Chickpeas preparation
Chickpeas can be eaten cold or in salads. They can also be cooked in stews or ground into flour which is primarily used in Indian cuisine.
Many other methods of preparing chickpeas exist, such as grinding them into a paste to make hummus, or roasting and spicing them to make a snack.
Chickpeas nutrition
High in zinc, folate and protein, chickpeas are a great protein alternative to meat. They are high in fiber and a healthy source of carbohydrates for those with diabetes or blood sugar problems. Chickpeas are very low in fat and most of the fat that is present is polyunsaturated. Calcium is another nutrient that chickpeas provide in a surprising quantity.
Chickpea tofu stir-fry
Ingredients
- 2 Tbsp extra-virgin olive oil
- 1/4 tsp salt
- 1 small white onion
- 1 cup boiled chickpeas
- 8 ounces tofu
- 1 cup kale
- 1 zucchini
- 1 small tomato
- 1/2 lemon
Directions
1. Heat 1 tablespoon of oil in a large skillet on medium-high. Add salt, chopped onion and chickpeas. You can use canned chickpeas for convenience. Stir-fry until chickpeas are golden brown and crusty.

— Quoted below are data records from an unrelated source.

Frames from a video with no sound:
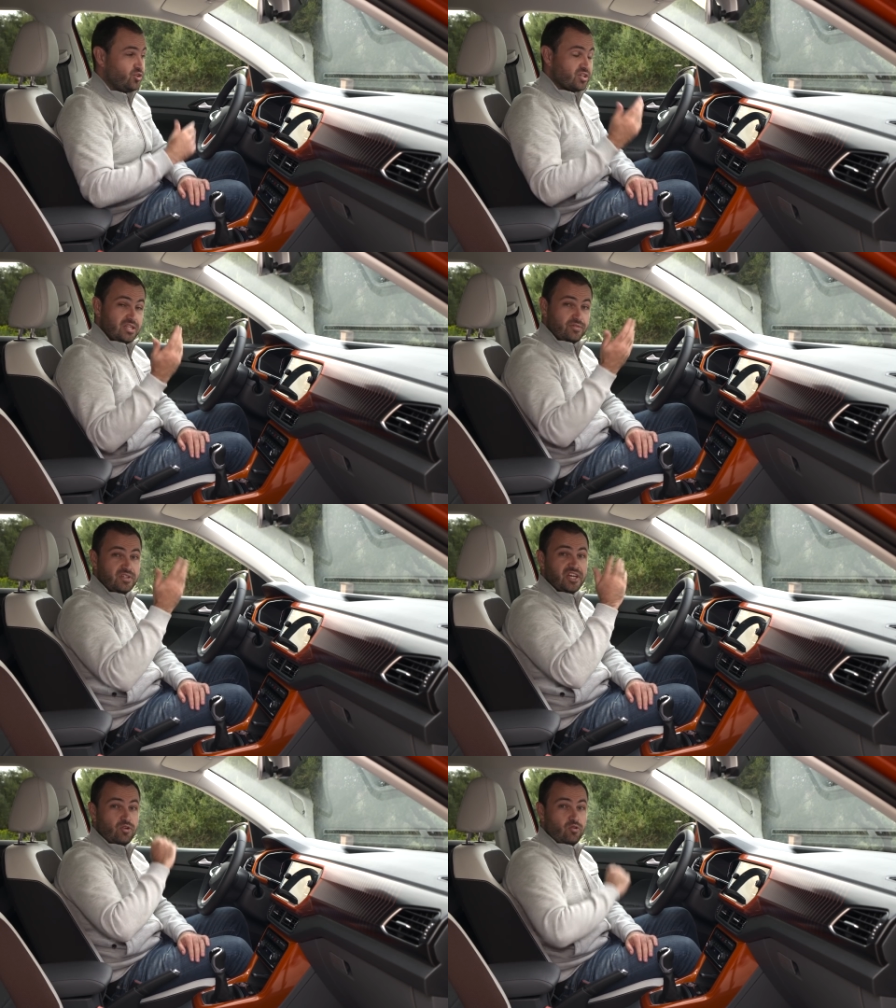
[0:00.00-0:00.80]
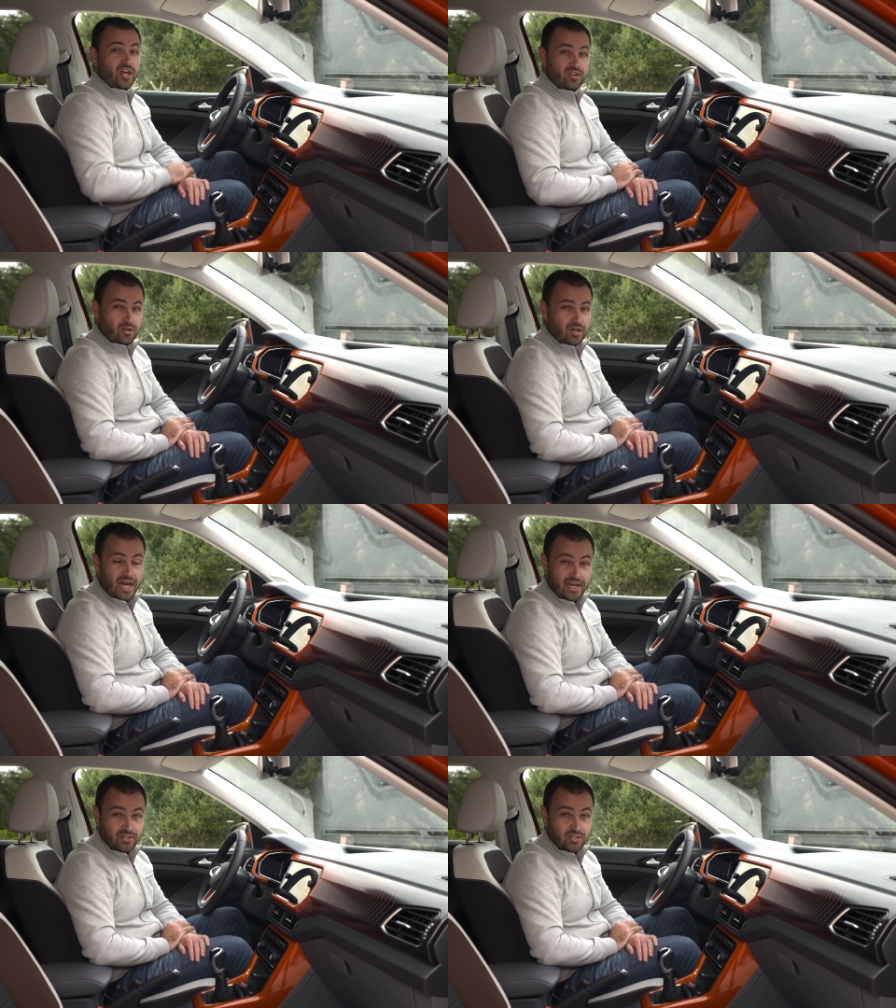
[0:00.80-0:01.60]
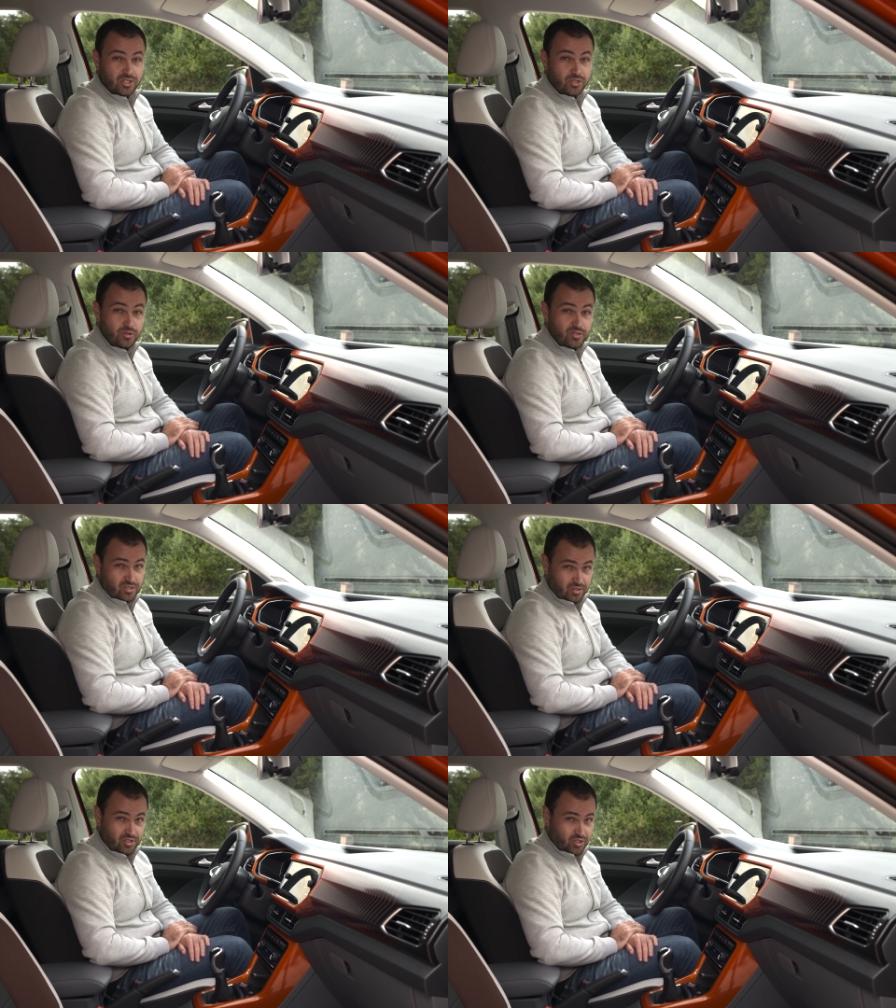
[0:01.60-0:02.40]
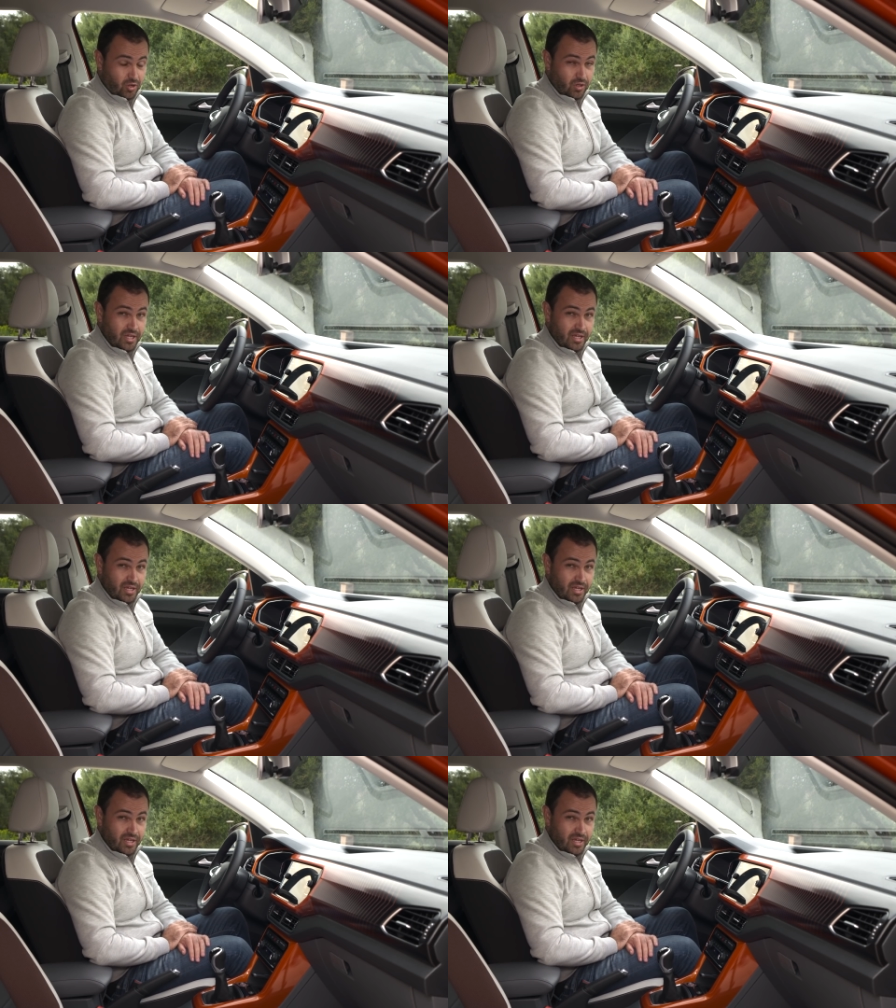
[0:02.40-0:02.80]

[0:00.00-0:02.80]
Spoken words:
You can even get radar guided cruise control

2. Add tofu and cook for a minute. Stir in the kale and continue stir frying for a minute or two. Remove everything from pan and set aside.
3. Place remaining oil into the pan. Add zucchini and saute for 3-4 minutes. Add chickpea mixture back to skillet, then add chopped tomato. Stir for 1 minute and remove from heat.
4. Stir in juice from half of lemon and serve hot.